> **Assignment**:
What you return should match every record exactly, with the images removed.

Dataset entries
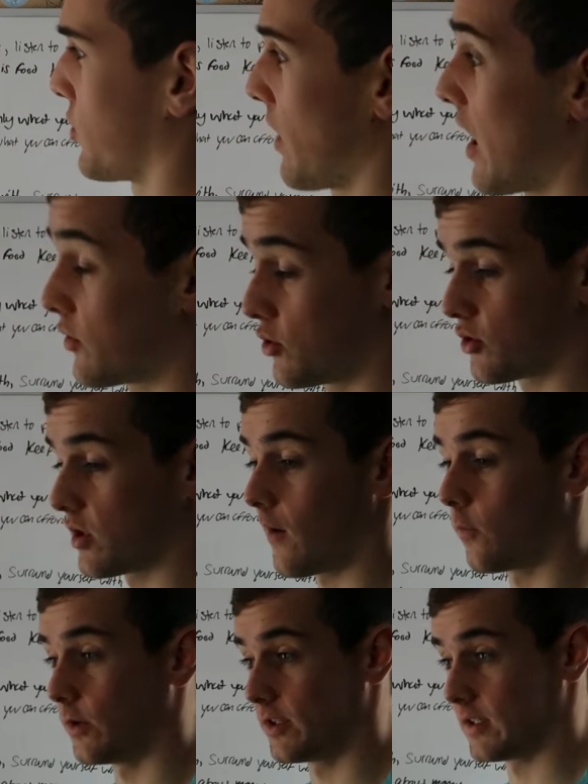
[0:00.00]
to surround
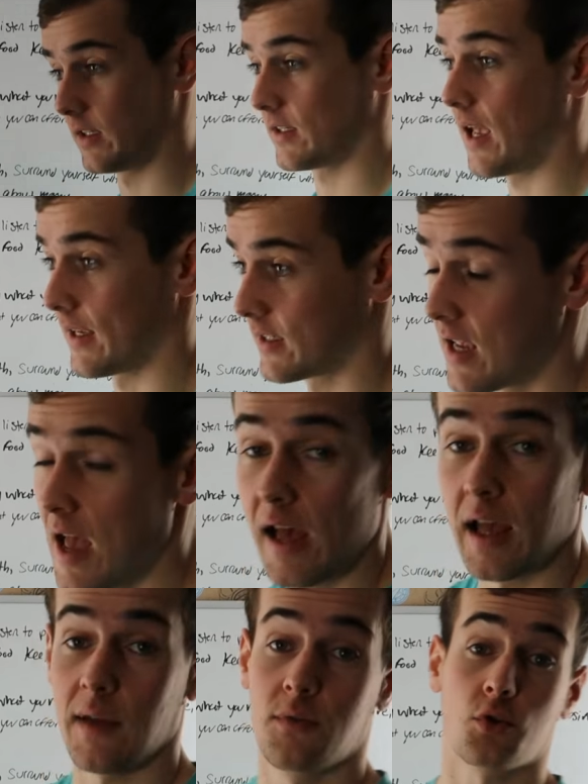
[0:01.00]
yourself with success.
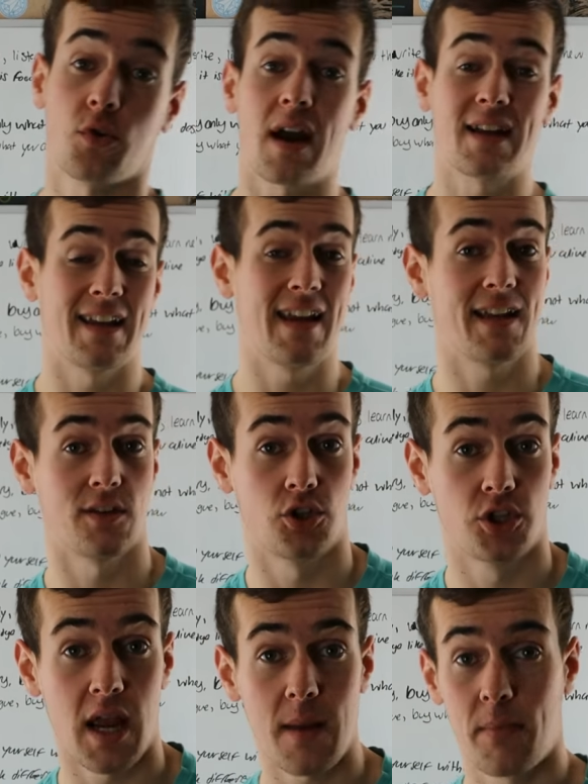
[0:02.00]
If you're trying to get in
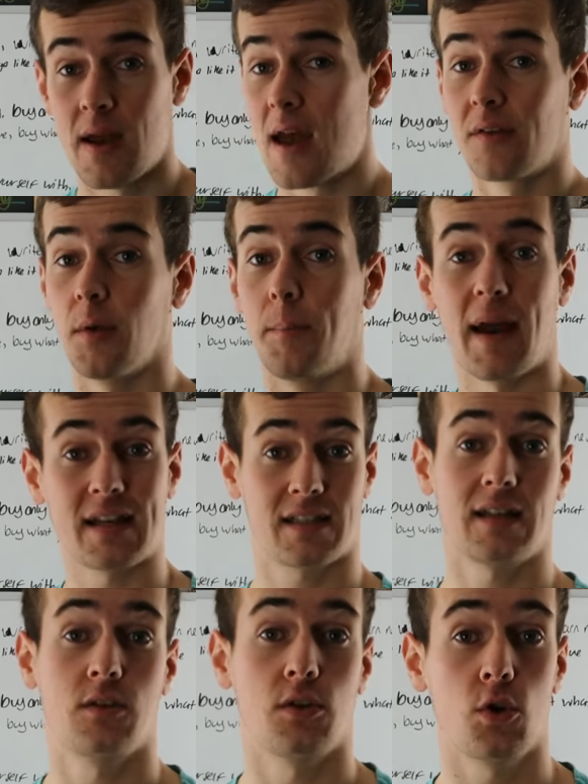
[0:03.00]
shape, the
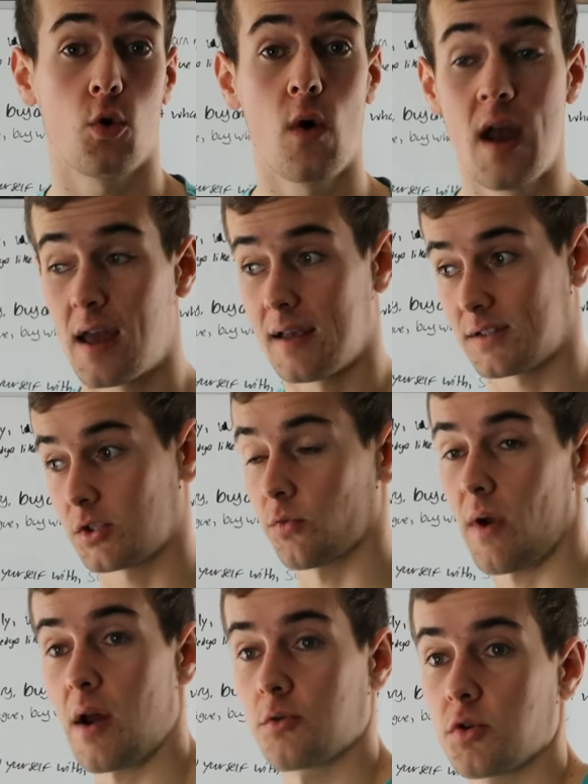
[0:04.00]
best thing to do is
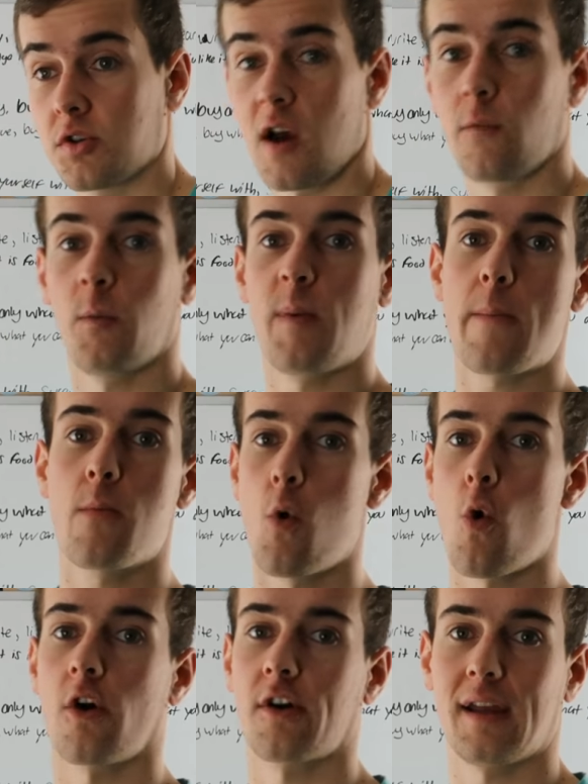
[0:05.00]
surround yourself with
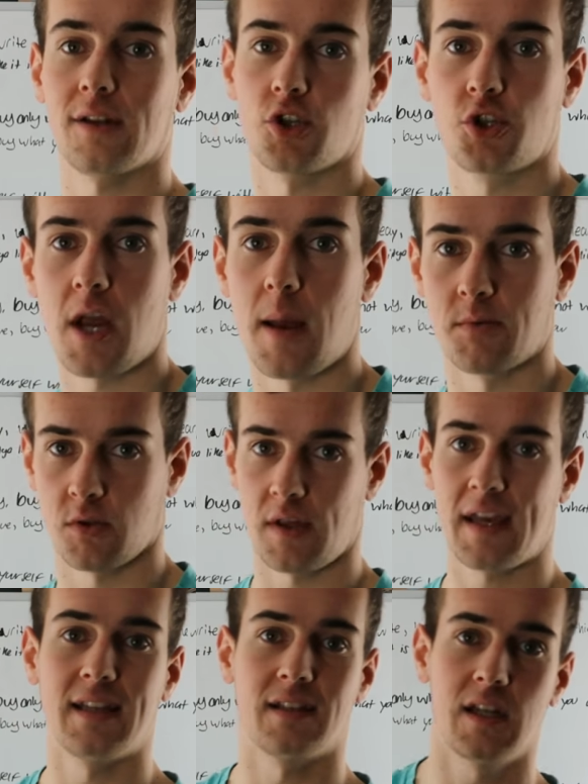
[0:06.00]
people who are in shape so
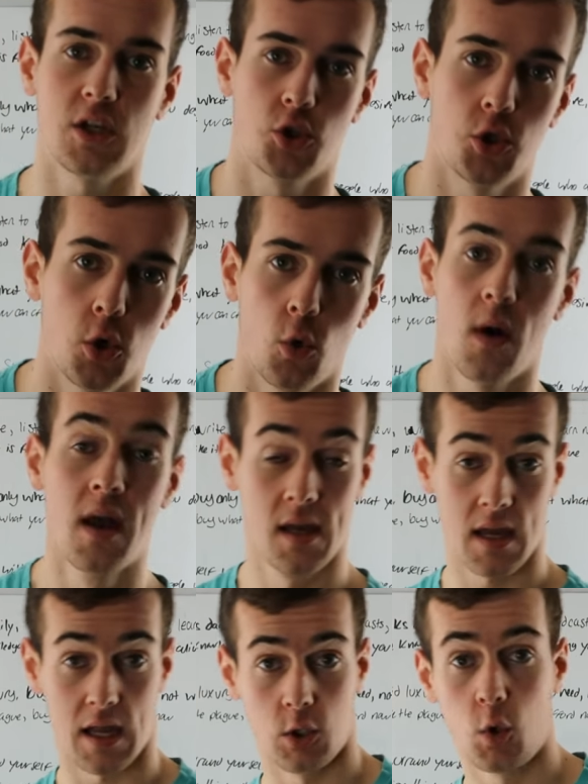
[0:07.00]
they can teach you
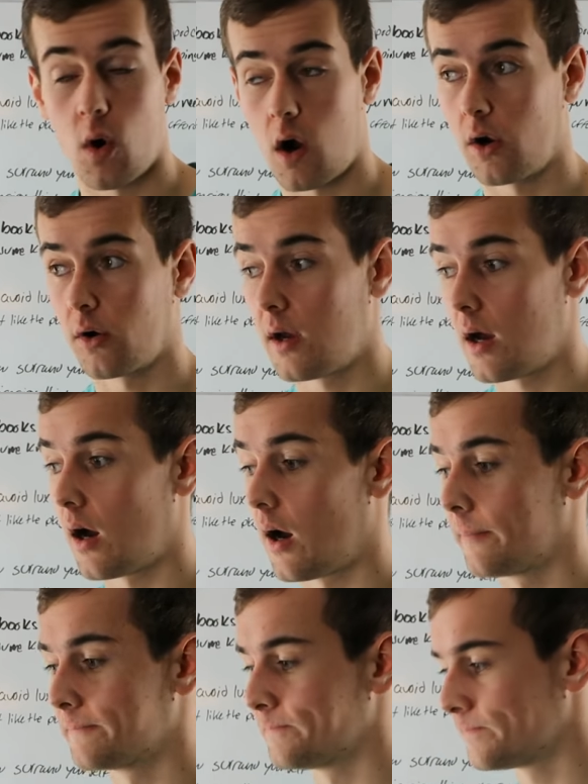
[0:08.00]
and you are
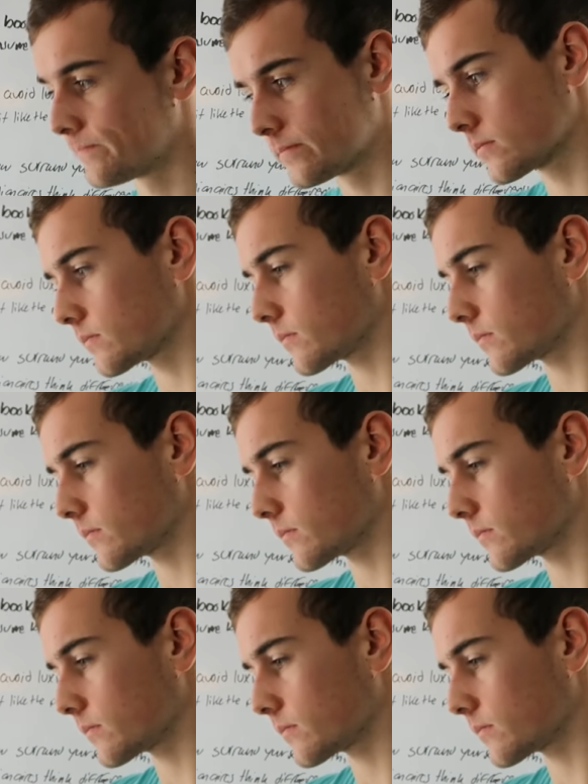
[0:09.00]
um,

> **Response**:
[0:00.00]
to surround
[0:01.00]
yourself with success.
[0:02.00]
If you're trying to get in
[0:03.00]
shape, the
[0:04.00]
best thing to do is
[0:05.00]
surround yourself with
[0:06.00]
people who are in shape so
[0:07.00]
they can teach you
[0:08.00]
and you are
[0:09.00]
um,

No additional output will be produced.